Font Size and Style
As strange as it may be to hear, your font choice is likely one of the most important elements of making sure that your
artwork prints well. There are millions of different fonts available worldwide in every shape and style imaginable. However a font looking good on a computer screen does not necessarily mean it will look good in print. Computers are displaying your art as pixels instead of dealing with the physical reality of ink and paper. This can lead to drastic differences from your digital art to your final print if you don’t keep that in mind.
Here are a few of the major things we’ve noticed as printers.
This is one of the most important elements of selecting a font for printing. No matter what font you choose, size matters. Generally it’s recommended to make sure your fonts are around 10-12pt font. While this may vary from font to font 10-12 is the safe space where you can be fairly sure your font will be crisp and readable. Going below this starts to have an impact on the clarity of many fonts. This has to be taken on a case-by-case basis but generally the thinner or more complex the font the worse it will look when shrunken down. Even for fairly simple fonts we do not recommend going beneath 7pt font and even that is stretching to the absolute limit of most font choices. Information that is intended to be small, such as trademarks or copyright, can go to 6pt depending on the font but generally 7pt is the limit.
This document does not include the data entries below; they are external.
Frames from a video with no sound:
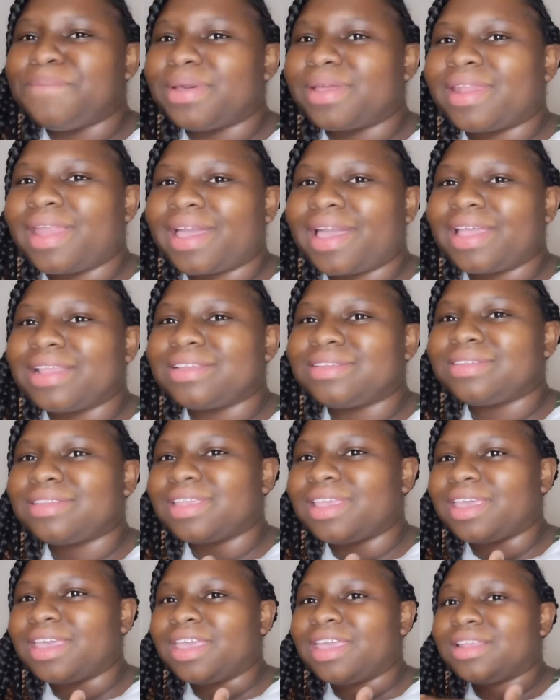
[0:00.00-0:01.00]
But like I
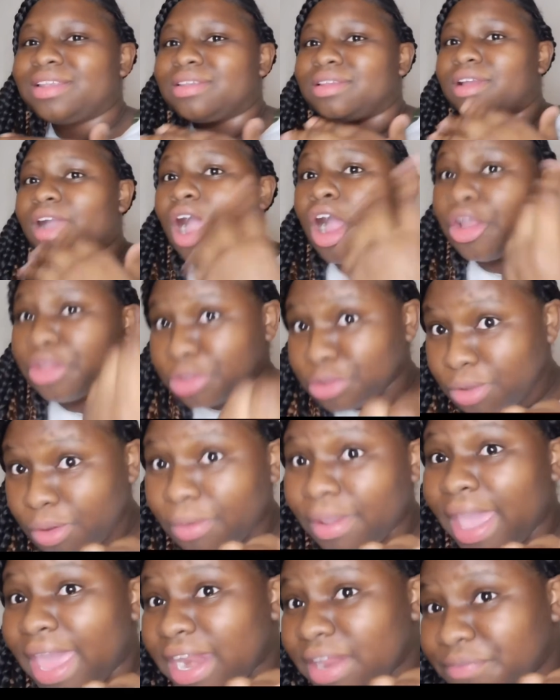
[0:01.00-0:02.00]
said, are you
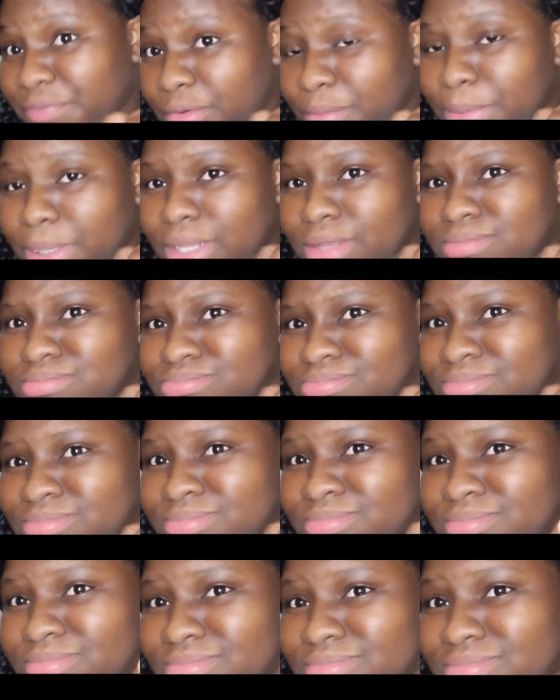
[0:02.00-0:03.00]
going to edit for me?
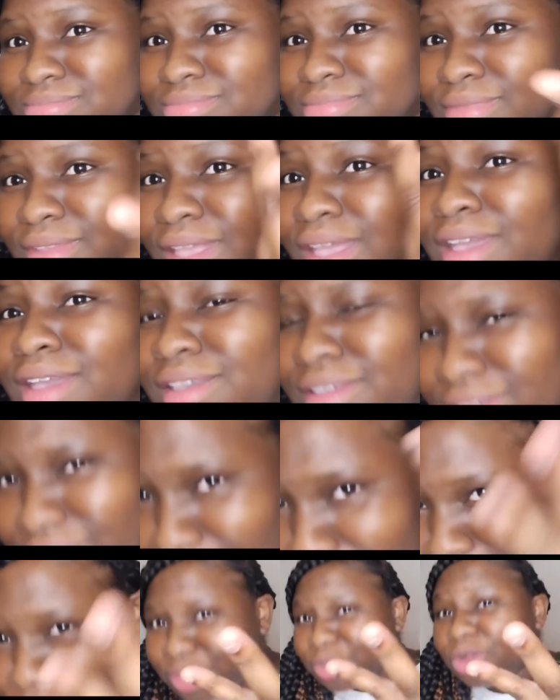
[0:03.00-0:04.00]

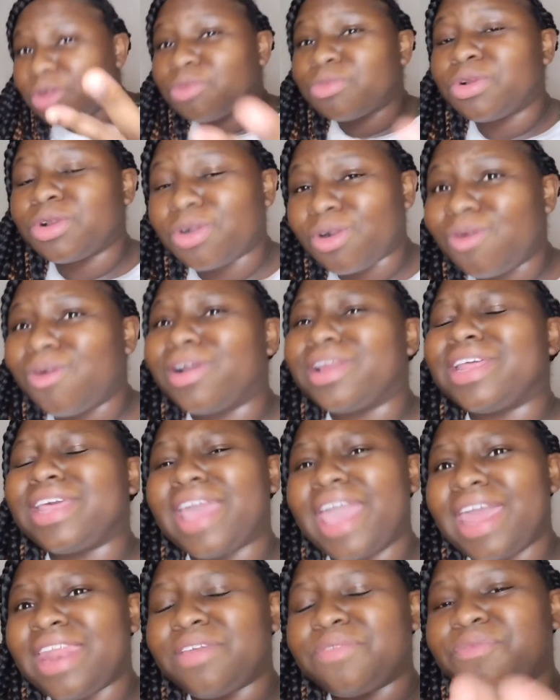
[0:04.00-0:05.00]
Are you going to record
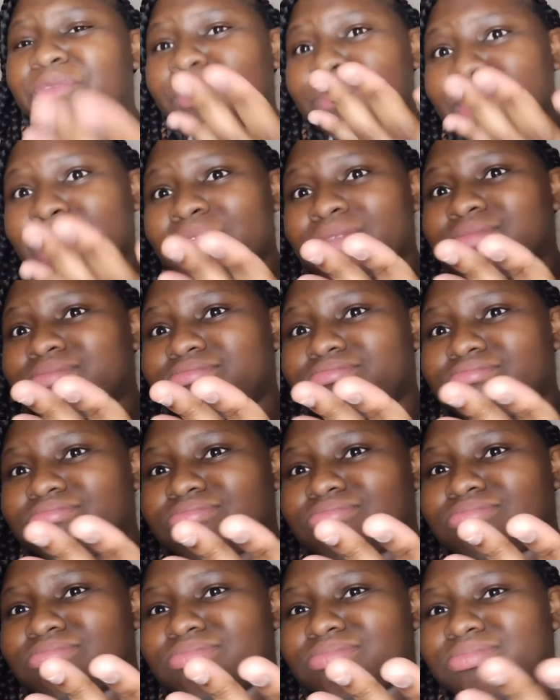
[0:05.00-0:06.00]
and edit for me?
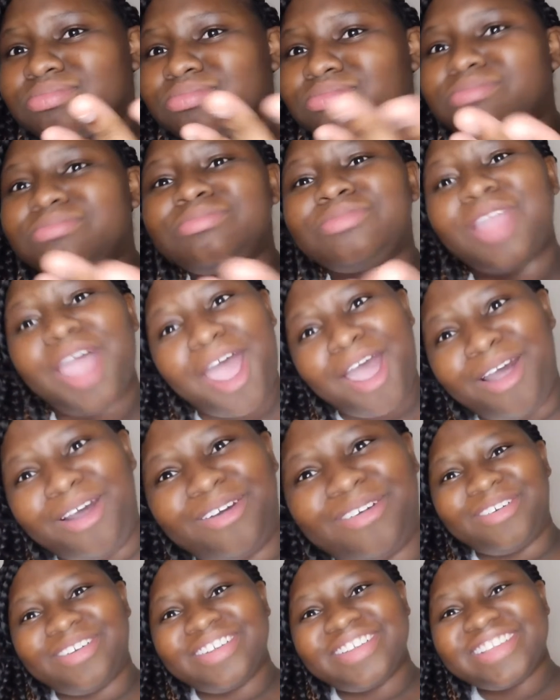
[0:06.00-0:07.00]

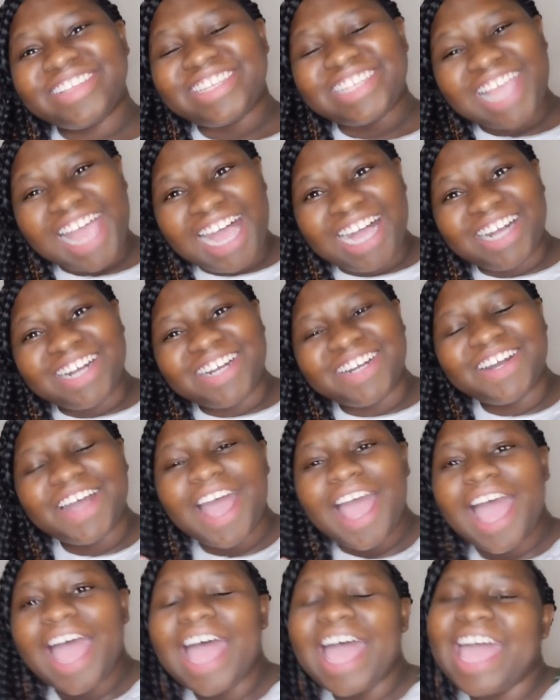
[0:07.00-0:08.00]
No. So,
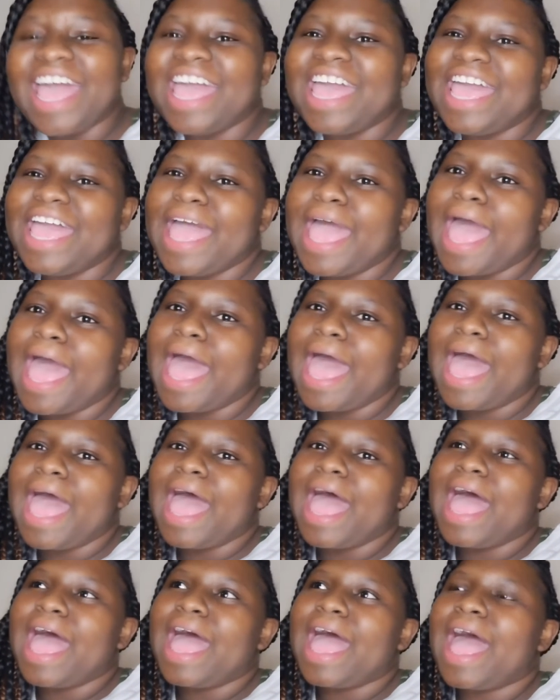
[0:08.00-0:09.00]

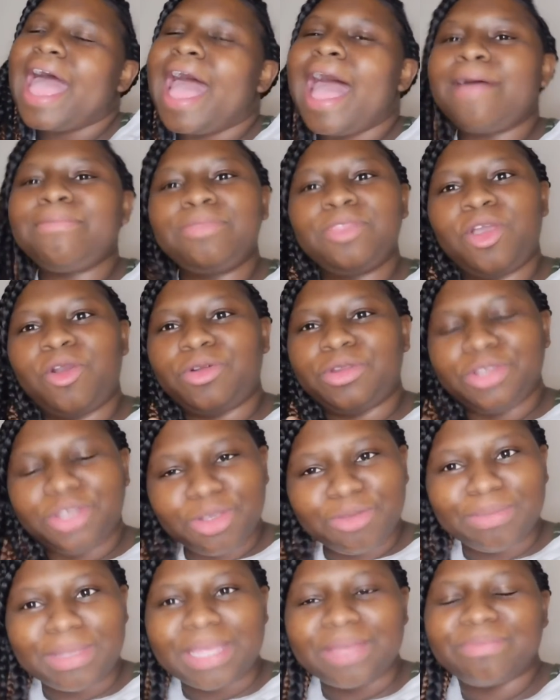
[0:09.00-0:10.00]
I'm going to
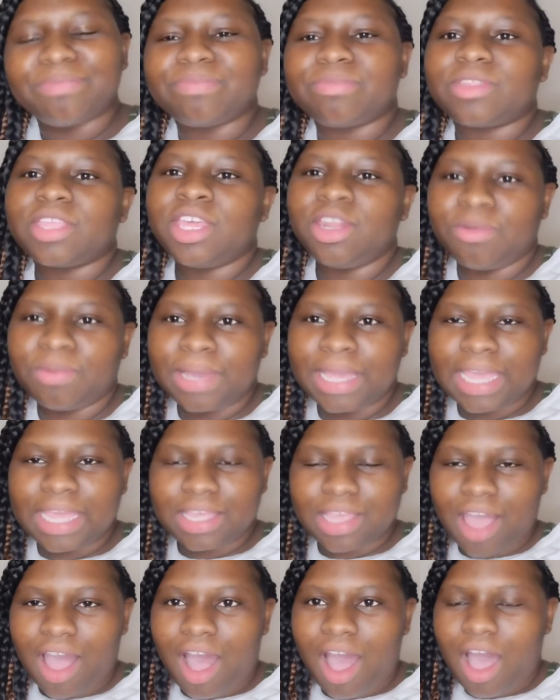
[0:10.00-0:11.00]
do me.
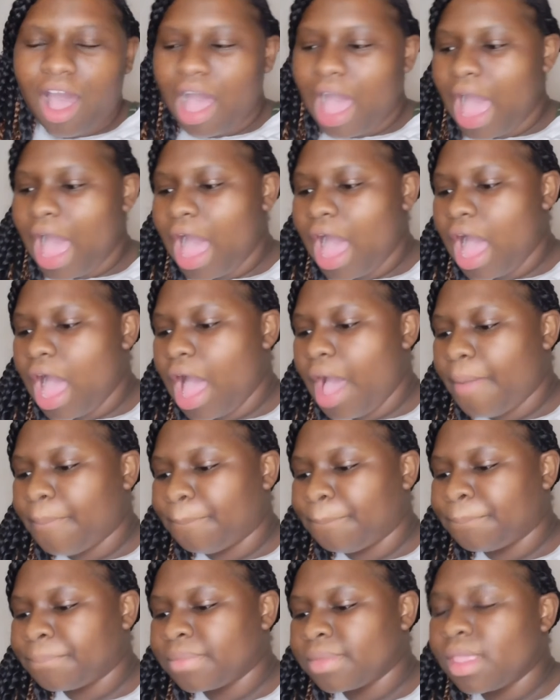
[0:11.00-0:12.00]
Anyway,
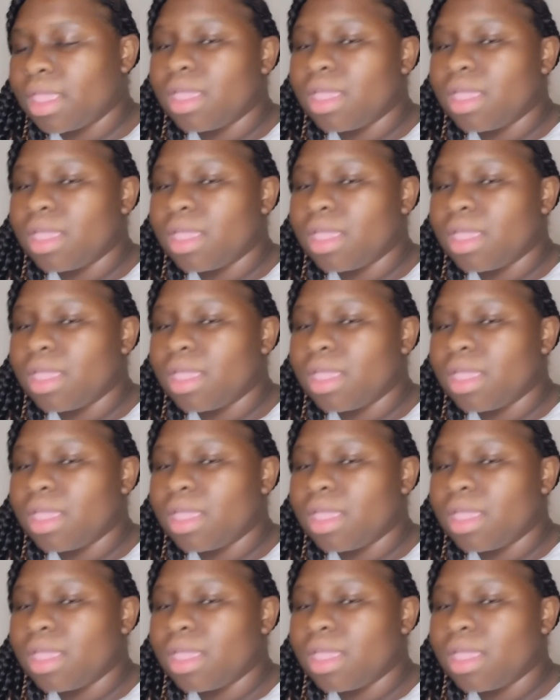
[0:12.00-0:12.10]
y'all,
Keep size in mind when laying out your artwork. If you’re ordering a 1.5 inch label then you have a lot less room to work with and should focus only on essential text or a simple logo. In comparison a full-sized flyer has plenty of room and you should have little trouble making everything legible.
It’s important to note that how a font looks on your screen is not necessarily an accurate representation of how your font will print. Computers and printing don’t always match up, especially as computers do not share a universal resolution or clarity. It’s important to consider how something will look physically printed. Thin and flowing text might look great on a screen but it can end up looking merely insubstantial on a printed product unless it is large enough. When deciding on a font to use make sure that you consider how it scales. If you are designing something to represent your brand and intended to keep consistent looks over all your items you want to make sure it looks as good on a business card as it would on a banner.
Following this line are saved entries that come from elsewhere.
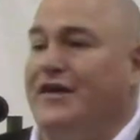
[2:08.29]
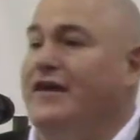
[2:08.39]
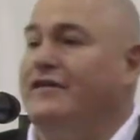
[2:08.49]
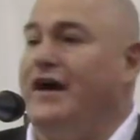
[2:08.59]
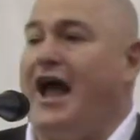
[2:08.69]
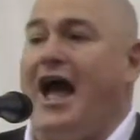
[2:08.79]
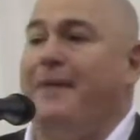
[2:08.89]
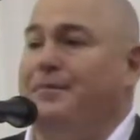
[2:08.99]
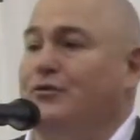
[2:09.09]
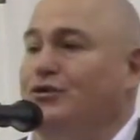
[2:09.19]
very, very
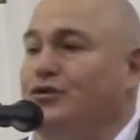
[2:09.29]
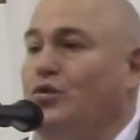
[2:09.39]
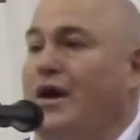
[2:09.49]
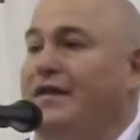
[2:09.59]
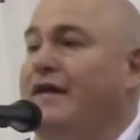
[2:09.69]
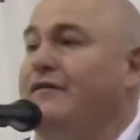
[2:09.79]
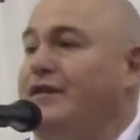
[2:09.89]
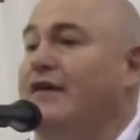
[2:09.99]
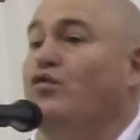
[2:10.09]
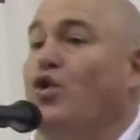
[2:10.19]
happy with the way
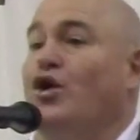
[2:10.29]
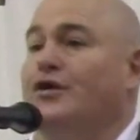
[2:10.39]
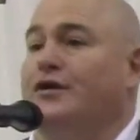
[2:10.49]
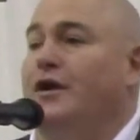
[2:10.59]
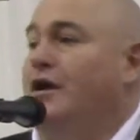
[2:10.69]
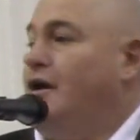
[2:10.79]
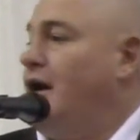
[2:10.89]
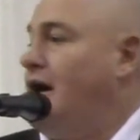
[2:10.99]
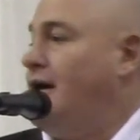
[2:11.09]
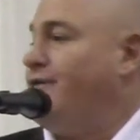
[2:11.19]
they've worked
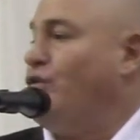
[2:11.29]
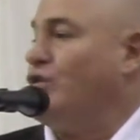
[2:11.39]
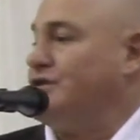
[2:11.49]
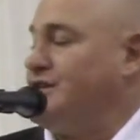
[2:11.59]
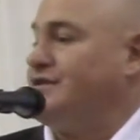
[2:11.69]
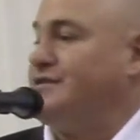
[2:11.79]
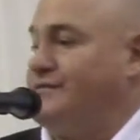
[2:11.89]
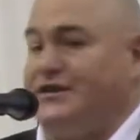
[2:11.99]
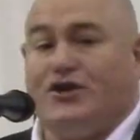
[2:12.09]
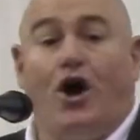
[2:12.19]
for us
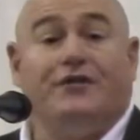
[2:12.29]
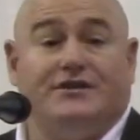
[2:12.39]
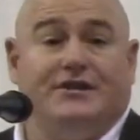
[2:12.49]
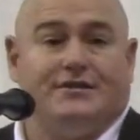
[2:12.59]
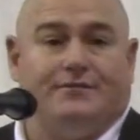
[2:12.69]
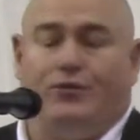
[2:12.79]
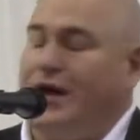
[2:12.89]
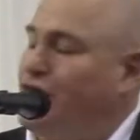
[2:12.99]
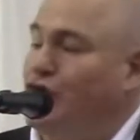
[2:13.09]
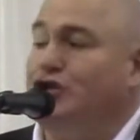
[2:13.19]
this off season. We
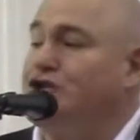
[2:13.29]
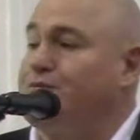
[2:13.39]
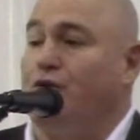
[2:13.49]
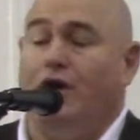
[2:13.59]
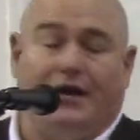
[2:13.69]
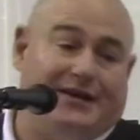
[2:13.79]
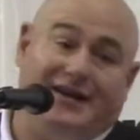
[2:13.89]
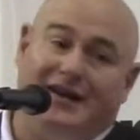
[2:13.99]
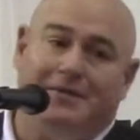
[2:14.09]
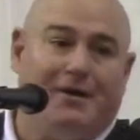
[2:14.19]
had a good spring.
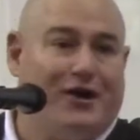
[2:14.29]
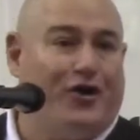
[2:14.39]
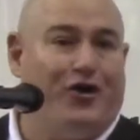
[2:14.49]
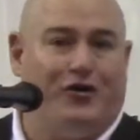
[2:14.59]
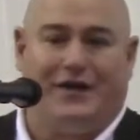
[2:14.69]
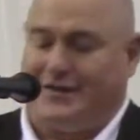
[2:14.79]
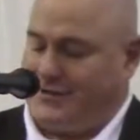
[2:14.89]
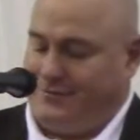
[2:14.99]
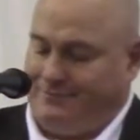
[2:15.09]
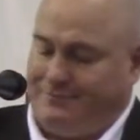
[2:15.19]
Didn't get anybody hurt.
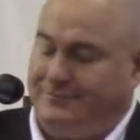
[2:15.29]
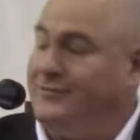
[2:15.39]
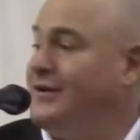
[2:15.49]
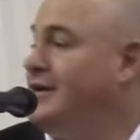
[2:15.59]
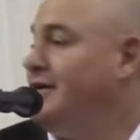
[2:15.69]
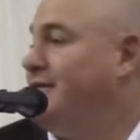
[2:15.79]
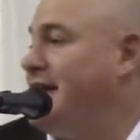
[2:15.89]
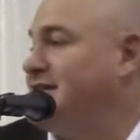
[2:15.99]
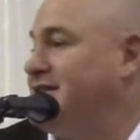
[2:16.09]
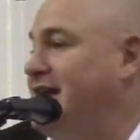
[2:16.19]
That's
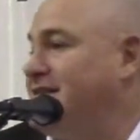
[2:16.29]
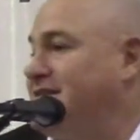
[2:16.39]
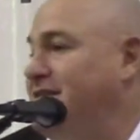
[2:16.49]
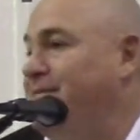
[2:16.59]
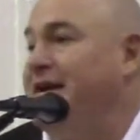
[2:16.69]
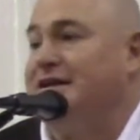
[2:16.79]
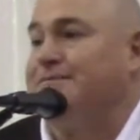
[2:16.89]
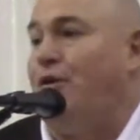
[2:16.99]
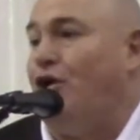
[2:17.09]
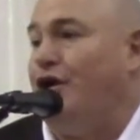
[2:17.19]
the
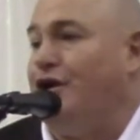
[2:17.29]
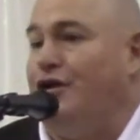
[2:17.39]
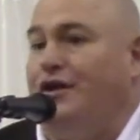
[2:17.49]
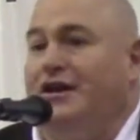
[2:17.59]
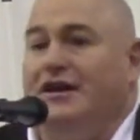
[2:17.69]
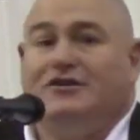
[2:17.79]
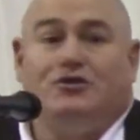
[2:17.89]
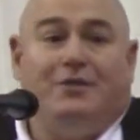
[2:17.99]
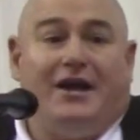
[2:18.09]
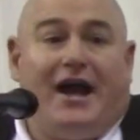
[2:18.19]
biggest part. Didn't get
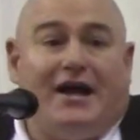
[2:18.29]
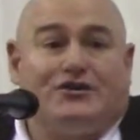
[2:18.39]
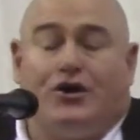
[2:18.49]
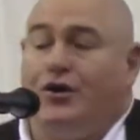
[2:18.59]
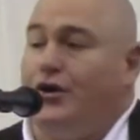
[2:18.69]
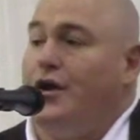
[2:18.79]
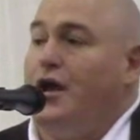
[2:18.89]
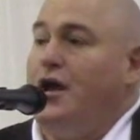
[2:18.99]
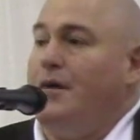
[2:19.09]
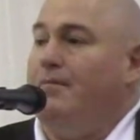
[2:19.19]
too many guys hurt.
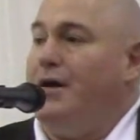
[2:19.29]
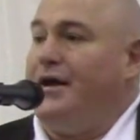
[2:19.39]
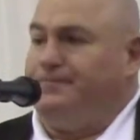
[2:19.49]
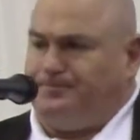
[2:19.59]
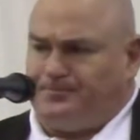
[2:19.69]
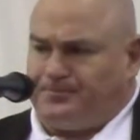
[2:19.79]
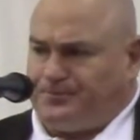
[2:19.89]
But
Font color can also have a significant impact on readability and visual design. Something that pops on a computer screen might just end up being a bit of a headache on printed media. It’s important to keep your font choices clear and consistent. Try to avoid colors that blend into one another or are too similar to your background. Avoid using ‘multicolored’ fonts unless you are doing something large like a poster or banner. Try not to change colors too often within your text to help make sure the colors remain consistent and avoid your art being cluttered.
It’s always worth double checking your fonts and your art to make sure you’re happy. However a good rule of thumb is just “keep it simple.” Don’t go for overly complex font choices unless you’re 100% confident they will print well. At the end of the day it doesn’t help for something to look great unless it’s also going to print great.